═════ DATA PROVIDED
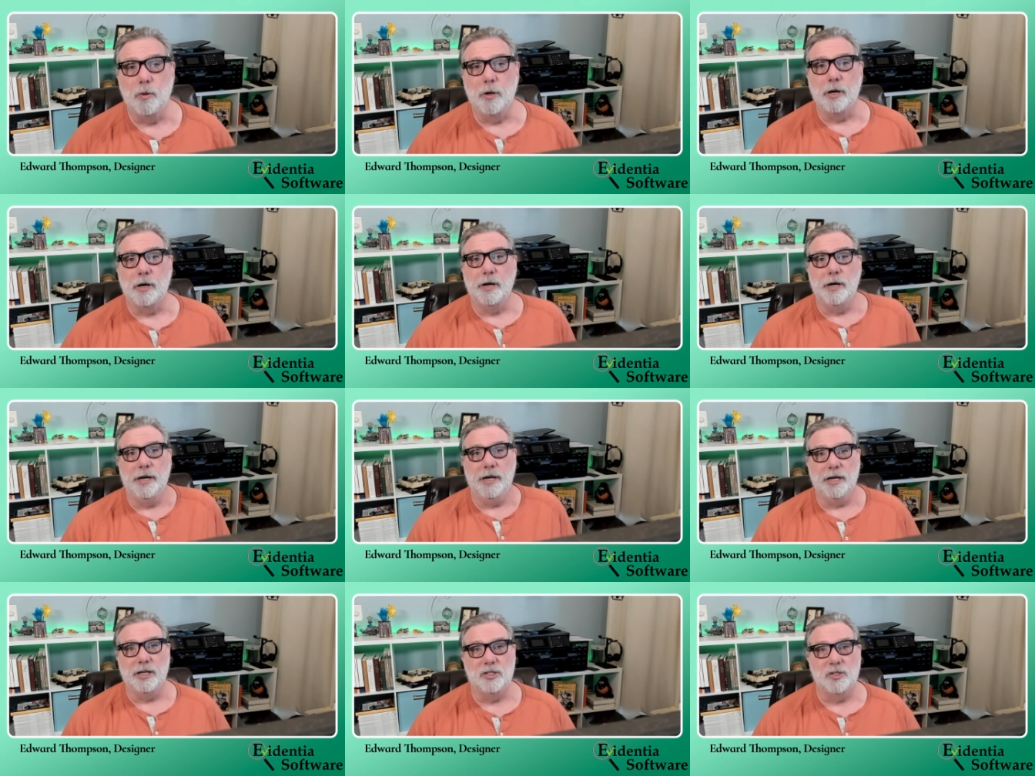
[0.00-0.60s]
we're
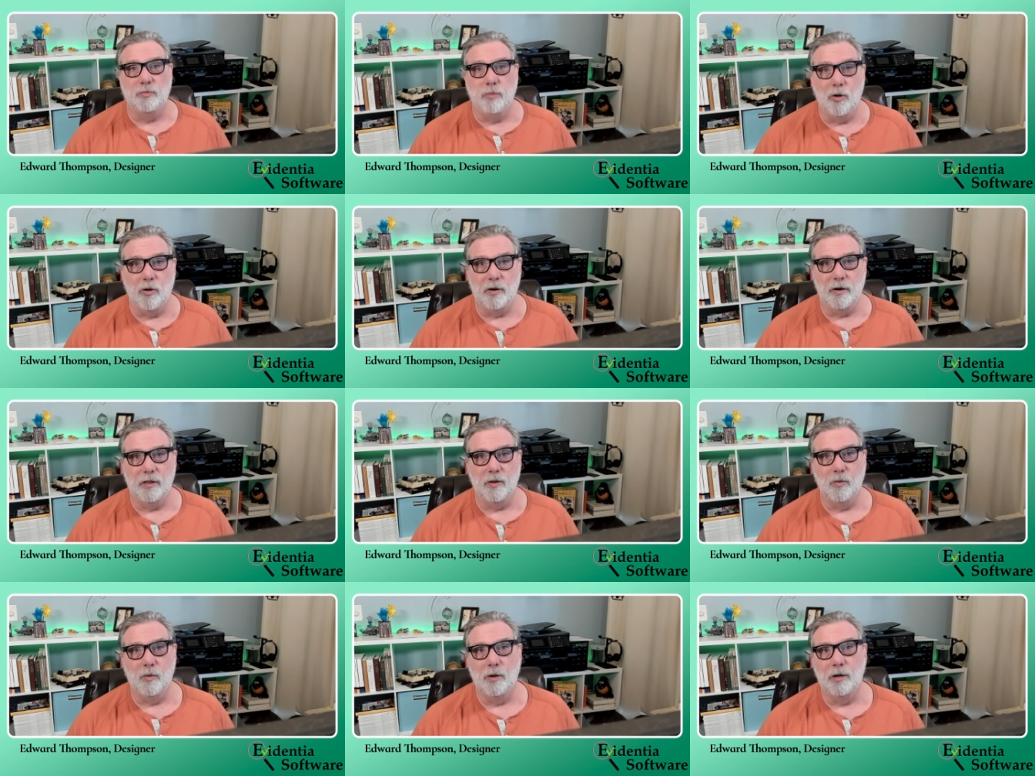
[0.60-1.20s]
going to
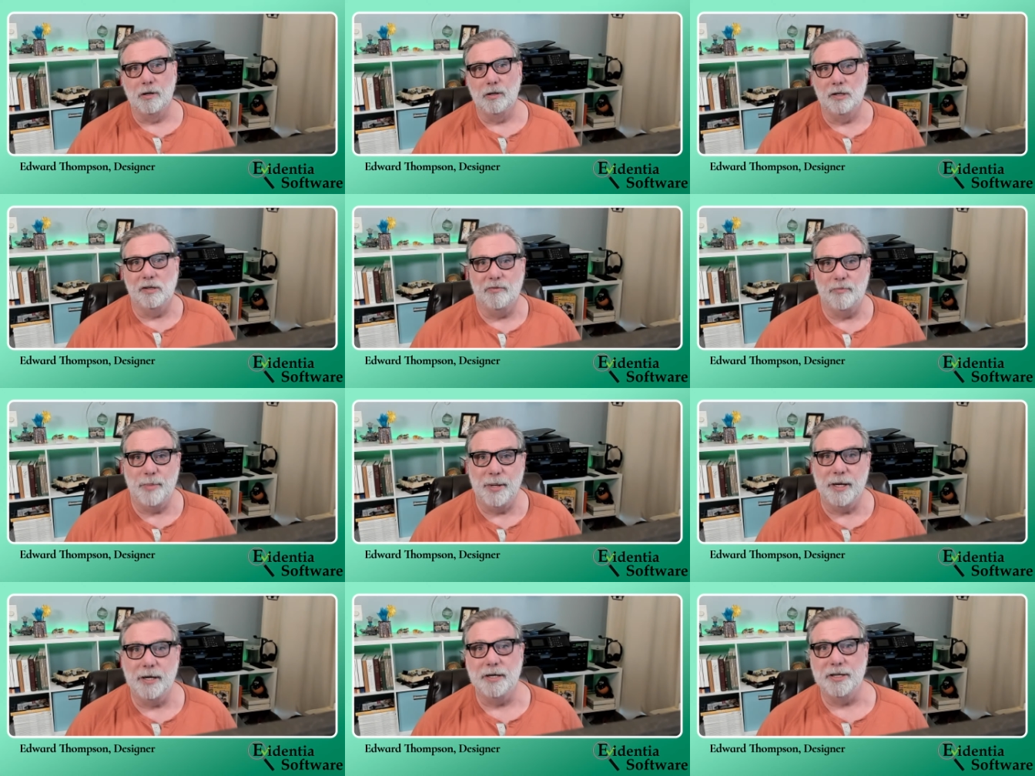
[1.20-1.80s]
explore the world
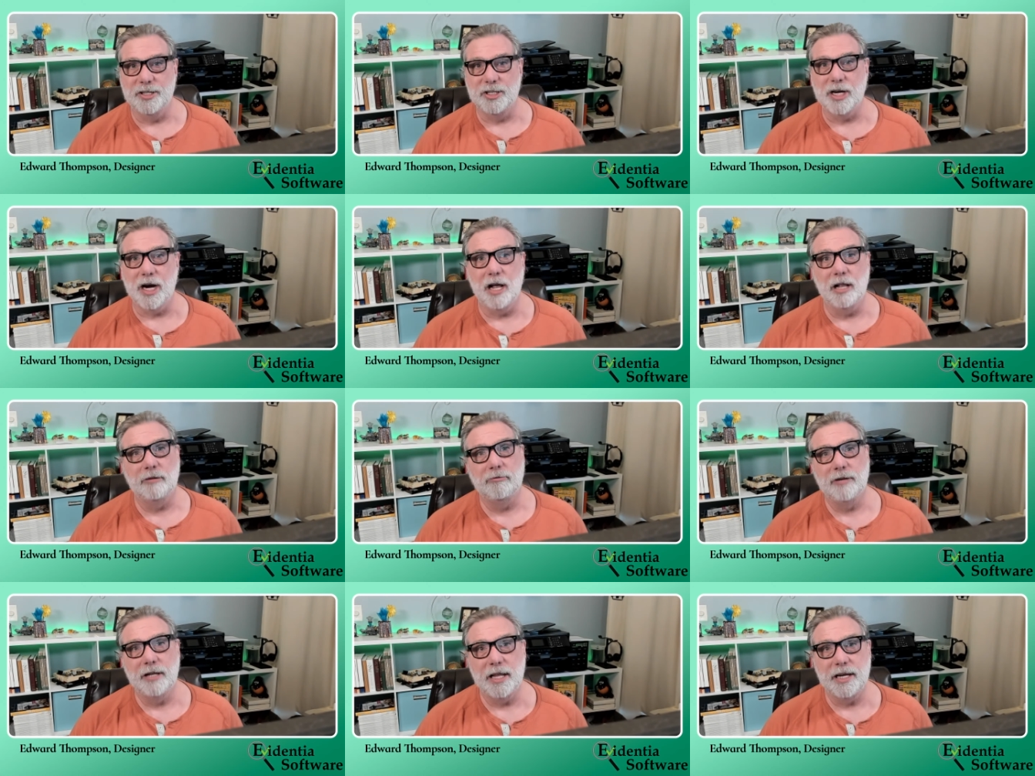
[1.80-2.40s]
of parent
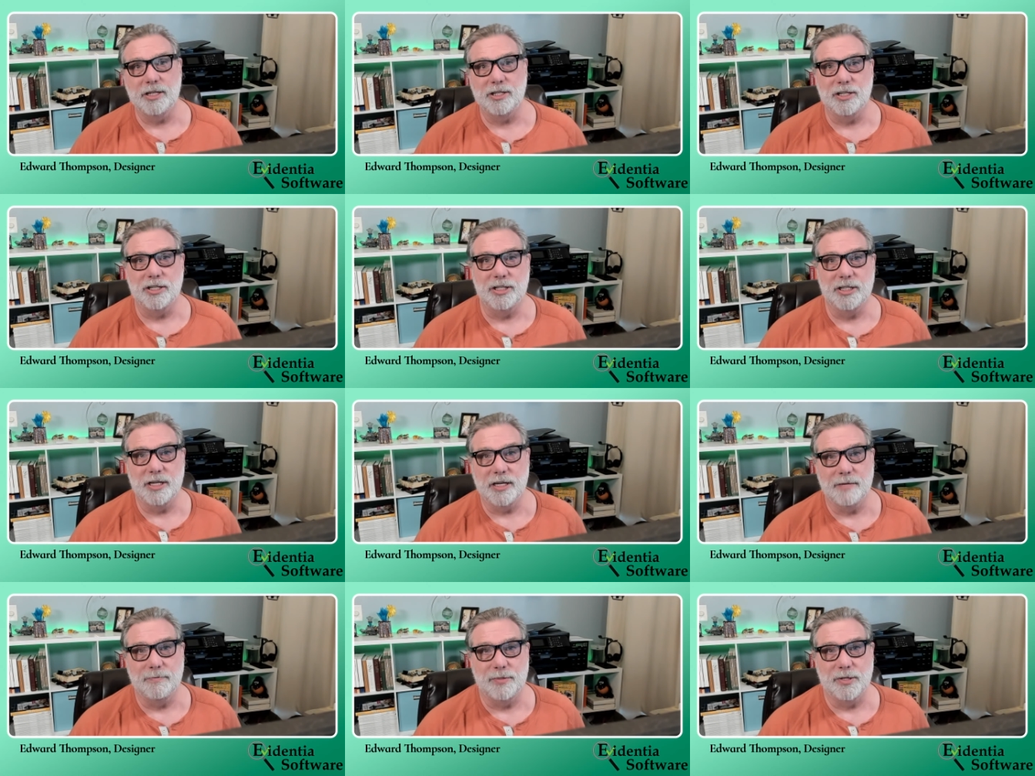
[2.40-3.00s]
child
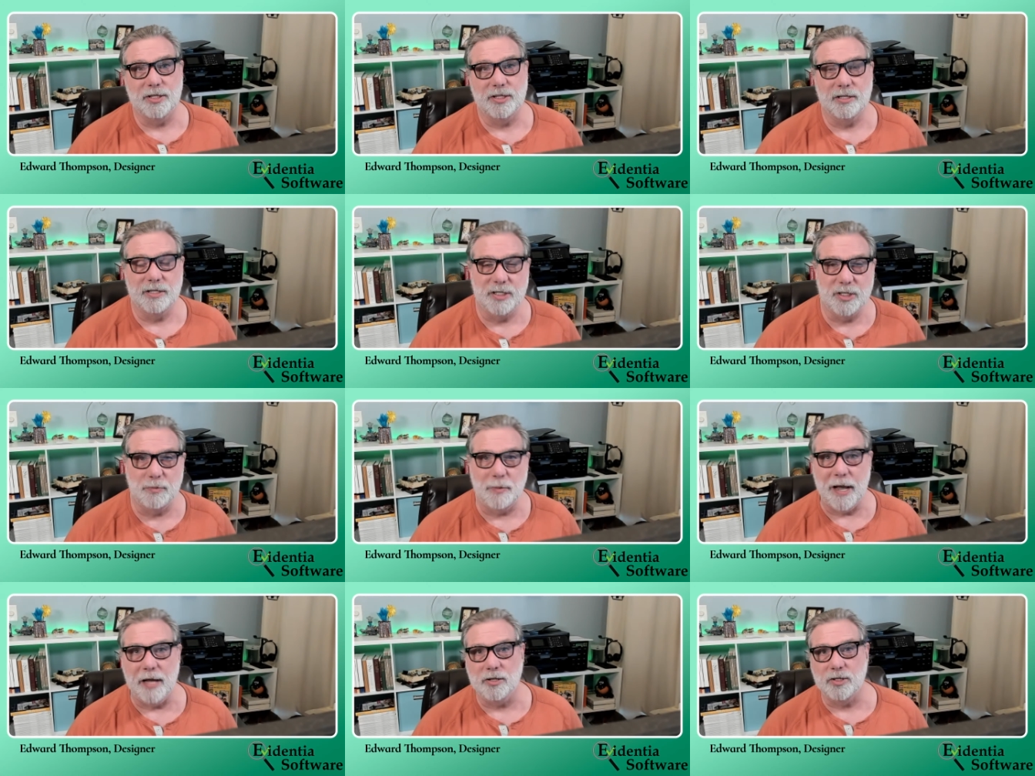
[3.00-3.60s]
relationships,
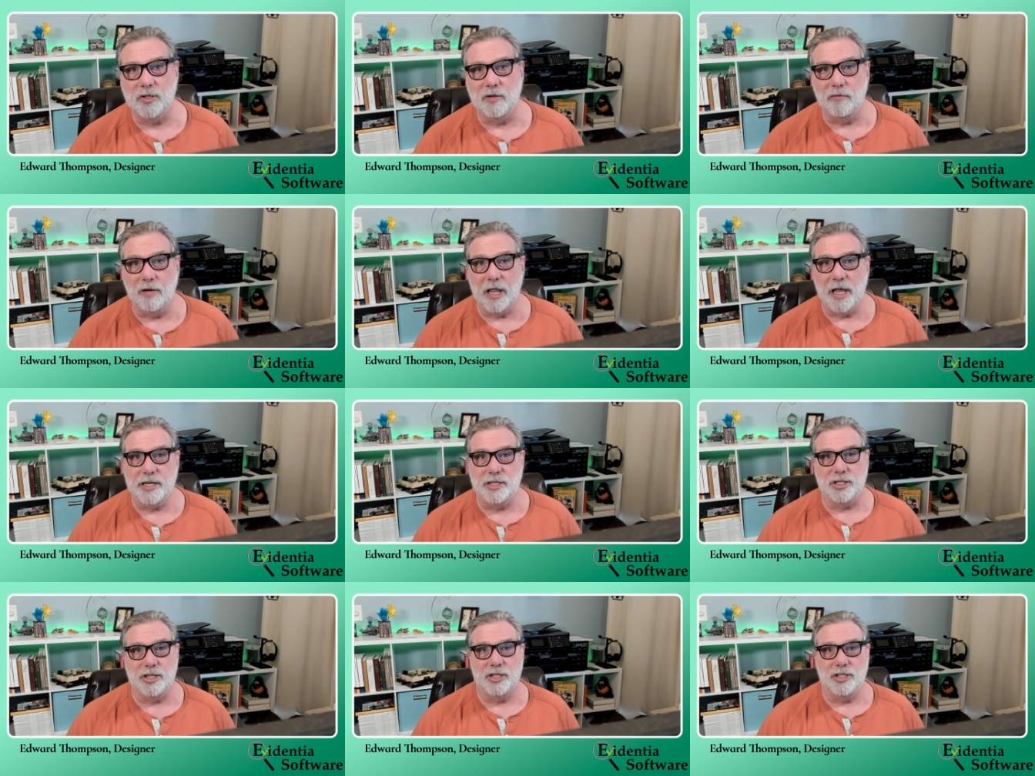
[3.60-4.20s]
spousal
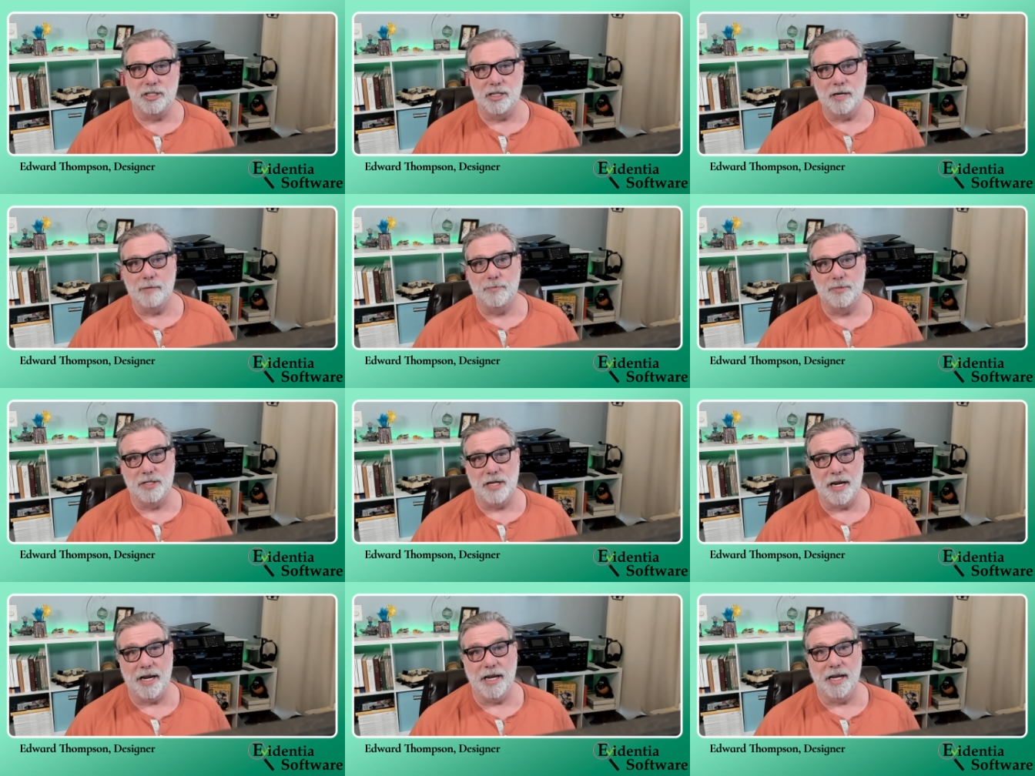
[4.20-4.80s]

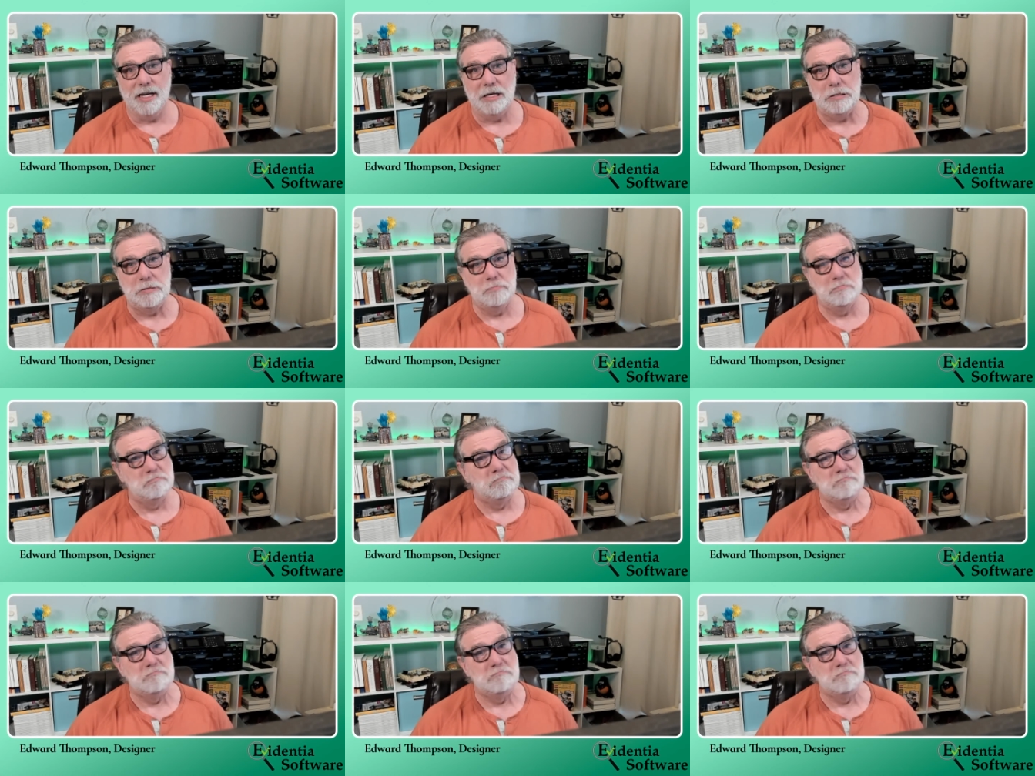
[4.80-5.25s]
relationships, and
══════════
**TASK DESCRIPTION:**
Set down every entry word for word, but omit the pictures.

**OUTPUT FOR THIS EXERCISE:**
[0.00-0.60s]
we're
[0.60-1.20s]
going to
[1.20-1.80s]
explore the world
[1.80-2.40s]
of parent
[2.40-3.00s]
child
[3.00-3.60s]
relationships,
[3.60-4.20s]
spousal
[4.20-4.80s]

[4.80-5.25s]
relationships, and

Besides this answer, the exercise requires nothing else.